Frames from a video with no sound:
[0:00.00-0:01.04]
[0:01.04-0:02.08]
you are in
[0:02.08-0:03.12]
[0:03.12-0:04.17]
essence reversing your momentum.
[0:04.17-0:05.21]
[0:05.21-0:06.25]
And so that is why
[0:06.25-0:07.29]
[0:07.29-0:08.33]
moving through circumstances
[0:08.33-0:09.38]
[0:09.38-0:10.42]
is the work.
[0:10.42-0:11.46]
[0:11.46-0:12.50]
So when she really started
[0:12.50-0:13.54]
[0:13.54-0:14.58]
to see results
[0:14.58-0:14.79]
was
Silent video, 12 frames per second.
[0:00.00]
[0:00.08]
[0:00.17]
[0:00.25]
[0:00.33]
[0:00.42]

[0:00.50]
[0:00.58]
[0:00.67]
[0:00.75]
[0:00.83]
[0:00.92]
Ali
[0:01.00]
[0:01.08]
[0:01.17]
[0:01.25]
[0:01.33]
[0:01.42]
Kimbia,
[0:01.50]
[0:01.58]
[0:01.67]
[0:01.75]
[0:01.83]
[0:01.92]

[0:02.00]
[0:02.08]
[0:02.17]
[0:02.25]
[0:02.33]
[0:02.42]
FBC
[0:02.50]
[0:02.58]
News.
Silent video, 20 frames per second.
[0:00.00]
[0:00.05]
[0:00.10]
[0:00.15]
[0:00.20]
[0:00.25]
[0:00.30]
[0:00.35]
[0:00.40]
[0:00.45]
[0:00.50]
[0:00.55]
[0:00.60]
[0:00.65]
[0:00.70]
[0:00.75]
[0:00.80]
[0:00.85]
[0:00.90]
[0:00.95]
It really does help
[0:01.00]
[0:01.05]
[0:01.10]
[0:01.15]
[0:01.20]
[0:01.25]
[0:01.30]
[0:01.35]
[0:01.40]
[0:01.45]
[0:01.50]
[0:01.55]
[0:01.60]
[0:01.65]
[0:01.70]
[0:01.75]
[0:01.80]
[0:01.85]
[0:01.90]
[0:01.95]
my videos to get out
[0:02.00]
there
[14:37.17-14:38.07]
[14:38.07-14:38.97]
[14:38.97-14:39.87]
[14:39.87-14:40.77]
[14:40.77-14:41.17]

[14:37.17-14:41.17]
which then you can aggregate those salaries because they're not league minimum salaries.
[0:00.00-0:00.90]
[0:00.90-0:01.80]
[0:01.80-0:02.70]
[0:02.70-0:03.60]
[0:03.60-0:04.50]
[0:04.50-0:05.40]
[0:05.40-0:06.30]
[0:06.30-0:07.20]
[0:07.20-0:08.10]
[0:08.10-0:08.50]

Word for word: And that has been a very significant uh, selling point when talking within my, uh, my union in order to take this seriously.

_Work item_: The data above must be restated word for word.

_Your response_:
Frames from a video with no sound:
[0:00.00-0:01.04]
[0:01.04-0:02.08]
you are in
[0:02.08-0:03.12]
[0:03.12-0:04.17]
essence reversing your momentum.
[0:04.17-0:05.21]
[0:05.21-0:06.25]
And so that is why
[0:06.25-0:07.29]
[0:07.29-0:08.33]
moving through circumstances
[0:08.33-0:09.38]
[0:09.38-0:10.42]
is the work.
[0:10.42-0:11.46]
[0:11.46-0:12.50]
So when she really started
[0:12.50-0:13.54]
[0:13.54-0:14.58]
to see results
[0:14.58-0:14.79]
was
Silent video, 12 frames per second.
[0:00.00]
[0:00.08]
[0:00.17]
[0:00.25]
[0:00.33]
[0:00.42]

[0:00.50]
[0:00.58]
[0:00.67]
[0:00.75]
[0:00.83]
[0:00.92]
Ali
[0:01.00]
[0:01.08]
[0:01.17]
[0:01.25]
[0:01.33]
[0:01.42]
Kimbia,
[0:01.50]
[0:01.58]
[0:01.67]
[0:01.75]
[0:01.83]
[0:01.92]

[0:02.00]
[0:02.08]
[0:02.17]
[0:02.25]
[0:02.33]
[0:02.42]
FBC
[0:02.50]
[0:02.58]
News.
Silent video, 20 frames per second.
[0:00.00]
[0:00.05]
[0:00.10]
[0:00.15]
[0:00.20]
[0:00.25]
[0:00.30]
[0:00.35]
[0:00.40]
[0:00.45]
[0:00.50]
[0:00.55]
[0:00.60]
[0:00.65]
[0:00.70]
[0:00.75]
[0:00.80]
[0:00.85]
[0:00.90]
[0:00.95]
It really does help
[0:01.00]
[0:01.05]
[0:01.10]
[0:01.15]
[0:01.20]
[0:01.25]
[0:01.30]
[0:01.35]
[0:01.40]
[0:01.45]
[0:01.50]
[0:01.55]
[0:01.60]
[0:01.65]
[0:01.70]
[0:01.75]
[0:01.80]
[0:01.85]
[0:01.90]
[0:01.95]
my videos to get out
[0:02.00]
there
[14:37.17-14:38.07]
[14:38.07-14:38.97]
[14:38.97-14:39.87]
[14:39.87-14:40.77]
[14:40.77-14:41.17]

[14:37.17-14:41.17]
which then you can aggregate those salaries because they're not league minimum salaries.
[0:00.00-0:00.90]
[0:00.90-0:01.80]
[0:01.80-0:02.70]
[0:02.70-0:03.60]
[0:03.60-0:04.50]
[0:04.50-0:05.40]
[0:05.40-0:06.30]
[0:06.30-0:07.20]
[0:07.20-0:08.10]
[0:08.10-0:08.50]

Word for word: And that has been a very significant uh, selling point when talking within my, uh, my union in order to take this seriously.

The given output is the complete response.